The Pope was conveying a spiritual message that has echoed true for millennia and yet is ignored even among the faithful.  That is that what we perceive to be of value in our hurried lives is most often of the least permanence and worth.  Regardless of what your personal faith is, if any, it is fair to say that no faith or creed which espouses the material or wealth as the ultimate goal has long survived the trials of human experience.

It was during the Vice Presidential debate that Governor Sarah Palin threw out an easily overlooked statement that rung just as true as those words of the Pontiff.  They are also as widely ignored.

In response to a question about the subprime mortgage meltdown and who was at fault Palin inserted the following. “Let’s do what our parents told us before we probably even got that first credit card. Don’t live outside of our means. We need to make sure that as individuals we’re taking personal responsibility through all of this.”

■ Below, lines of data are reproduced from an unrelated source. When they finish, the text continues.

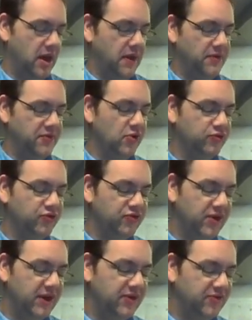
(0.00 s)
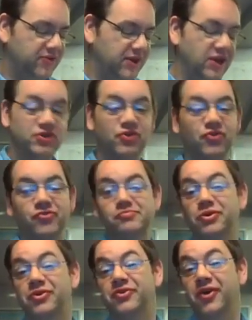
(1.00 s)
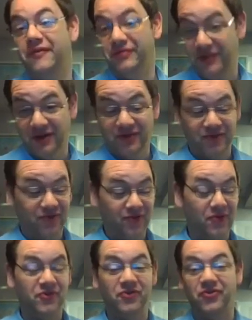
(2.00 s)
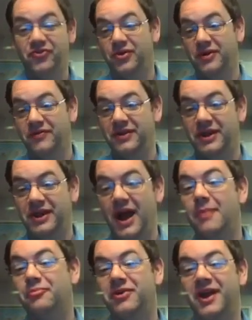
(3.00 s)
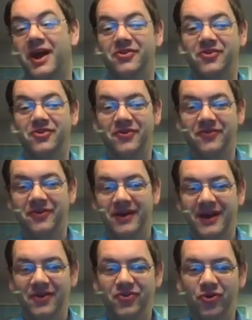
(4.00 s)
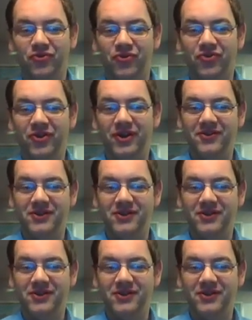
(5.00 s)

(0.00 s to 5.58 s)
the Social Studies Teacher's Book of Lists. So this is sort of the comprehensive social studiesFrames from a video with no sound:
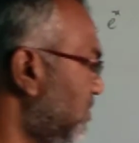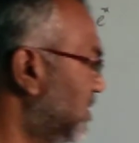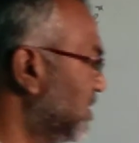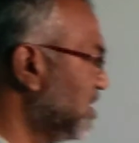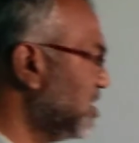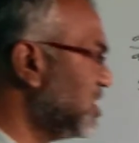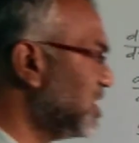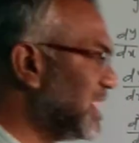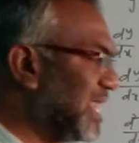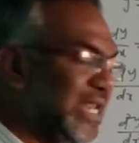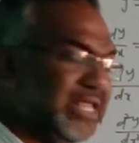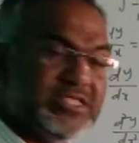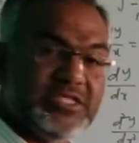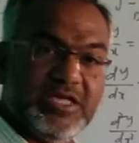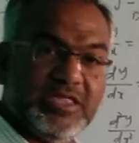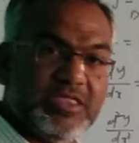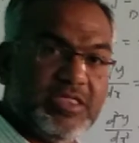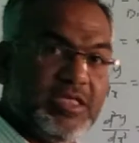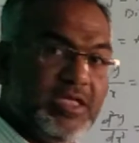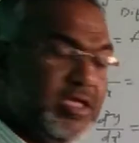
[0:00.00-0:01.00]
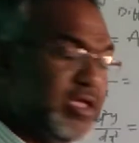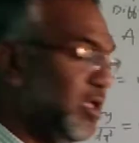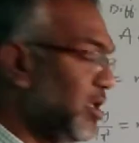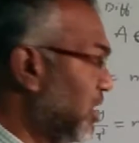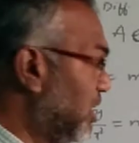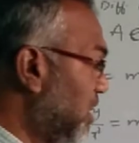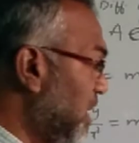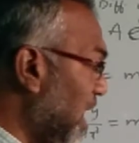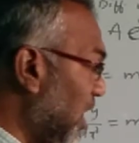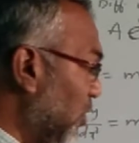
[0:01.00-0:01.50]
This is LHS.
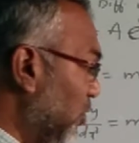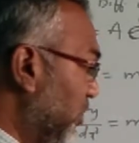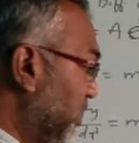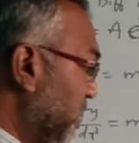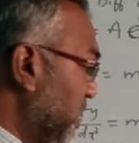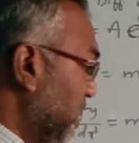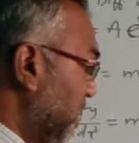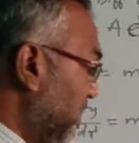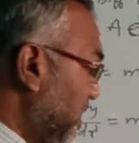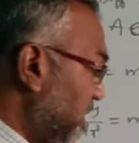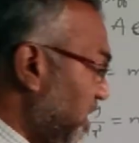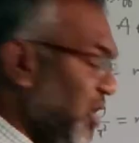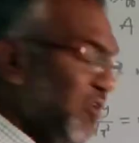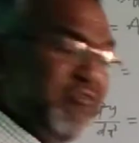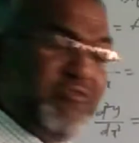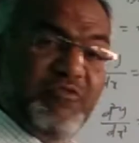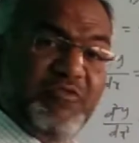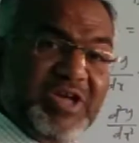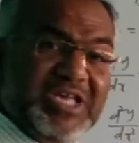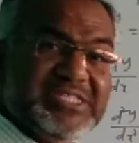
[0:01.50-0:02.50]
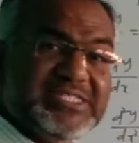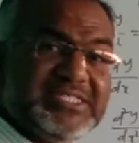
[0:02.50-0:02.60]
Now, if weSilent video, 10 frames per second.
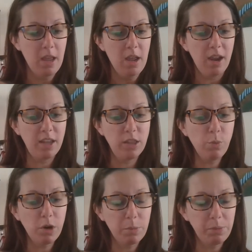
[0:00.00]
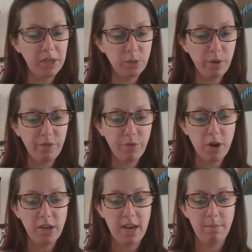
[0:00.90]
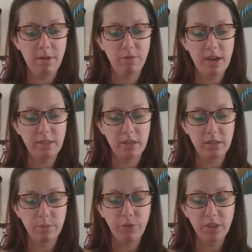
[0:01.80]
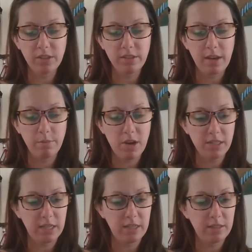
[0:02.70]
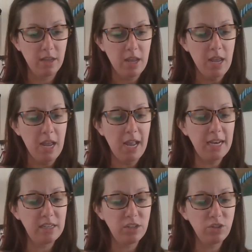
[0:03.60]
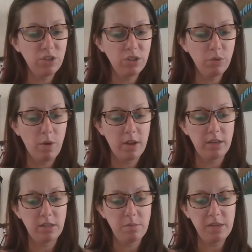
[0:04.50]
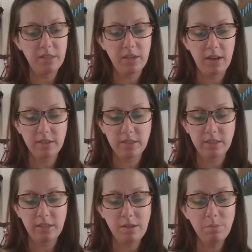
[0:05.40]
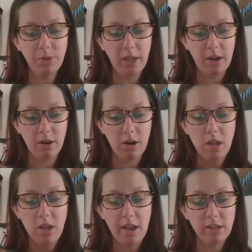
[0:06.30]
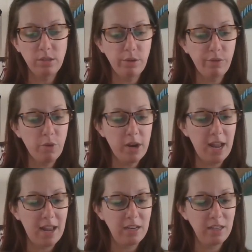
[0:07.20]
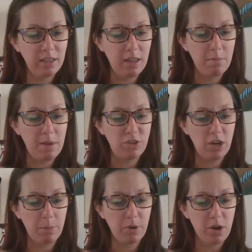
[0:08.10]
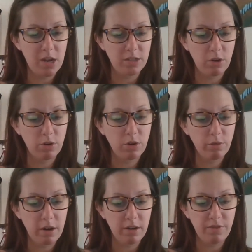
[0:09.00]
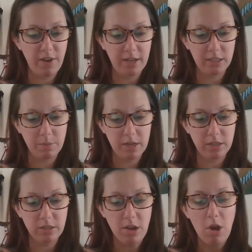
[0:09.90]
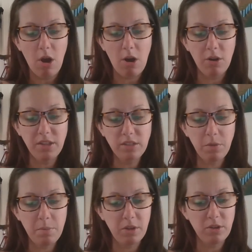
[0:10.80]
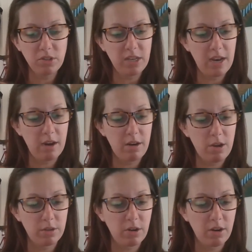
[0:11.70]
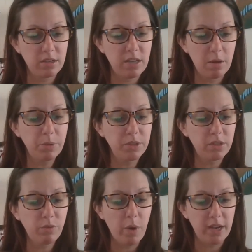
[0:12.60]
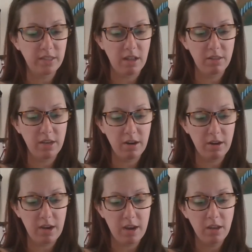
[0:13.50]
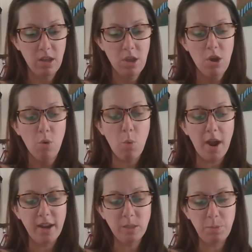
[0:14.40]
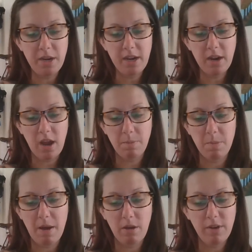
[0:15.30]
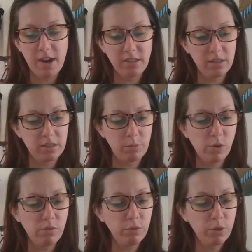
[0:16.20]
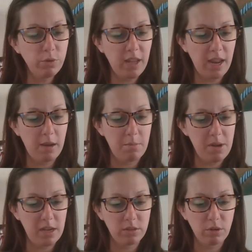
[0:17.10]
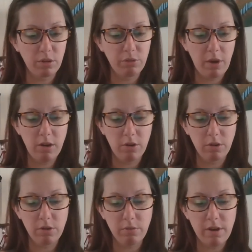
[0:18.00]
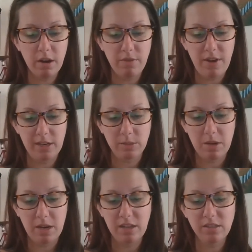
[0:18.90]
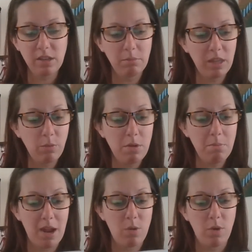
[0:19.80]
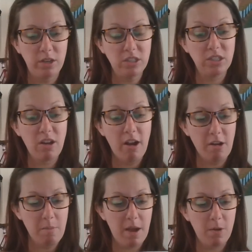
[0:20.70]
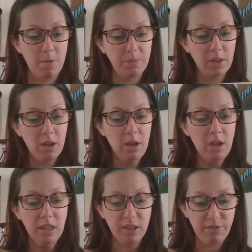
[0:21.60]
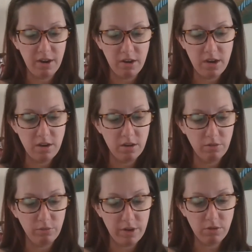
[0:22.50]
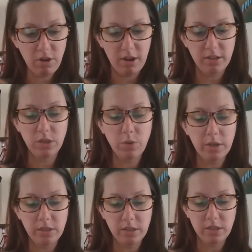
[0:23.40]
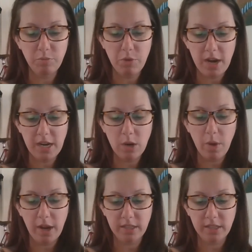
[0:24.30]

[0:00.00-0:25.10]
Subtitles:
In the workplace, we avoid naming racism for the same reasons. In addition to wanting to be seen as a team player and to avoid anything that may jeopardize our career advancement, all these familiar scenarios are examples of white solidarity. Why speaking up about racism would ruin the ambience or threaten our career advancement is something we might want to talk about. The very real consequences of breaking white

We have all most likely heard this same advice from family many times.  The problem is that it was about the only time I recall hearing such a sentiment from a politician throughout this whole debacle.  Remember George Bush’s statement after September 11 to go out and shop?  How about the “Ownership Society”?  The whole smorgasbord of easy credit that has been available up until now has been based on the opposite premise of what the governor is talking about.  Our system is based on living beyond our means and it is not sustainable.

We have simple statements here from two very different people with utterly different tasks.  One is spiritual, one temporal.  One from a mother of five from a frontier area in a political role.  The other from a celibate church leader in the Eternal City in a theological role.  Yet the messages are of a common theme.

From the Pope we have the everlasting wisdom that wealth is not everlasting.  The pursuit of endless gain in this world is rarely successful in the ways we think it might be.  Of course there are plenty of people who do very well, make a lot of money and keep it.  Many of them do well by their families and leave them in better conditions than they found them.  When those goals though become more for the sake of more something is lost.  A blindness to what matters most and, more importantly, what will last longest sets in for those who’s greed becomes their driving force.

On the same tone is Palin’s simple reminder of what we have all already heard.  When we attempt to gain it all right now, before we have earned it we are in more danger of loosing it than ever.  Young people are the most commented on about living beyond their means.  They are not alone however.  You do not have to look far to see individuals and families nearing retirement age that have lived beyond their means for so long, and owe so much that retirement becomes and ever fading dream.

When we make wealth the core of our world, and demand it all now so that we live on the high wire of a thin credit line, disaster looms.  For years examples of individuals or families that suffered tragedy from this mindset have abounded.  Now however, we have the phenomenon of businesses, corporations, governments, even whole societies living according to these flawed precepts of more and more now.

The results are all around us.  We live in a world that functions on what it does not yet and may never have.  Our economy is a paper empire.  Is it likely to change due to this downturn?  I doubt it.  The habits are far too ingrained and far too much is invested in keeping us all out on a limb and running just to stand still financially.  As long as we base all success on wealth and demand that wealth before we have earned it we are stuck in this cycle.  I just found it refreshing for someone to stand up and say it, even if no one was listening.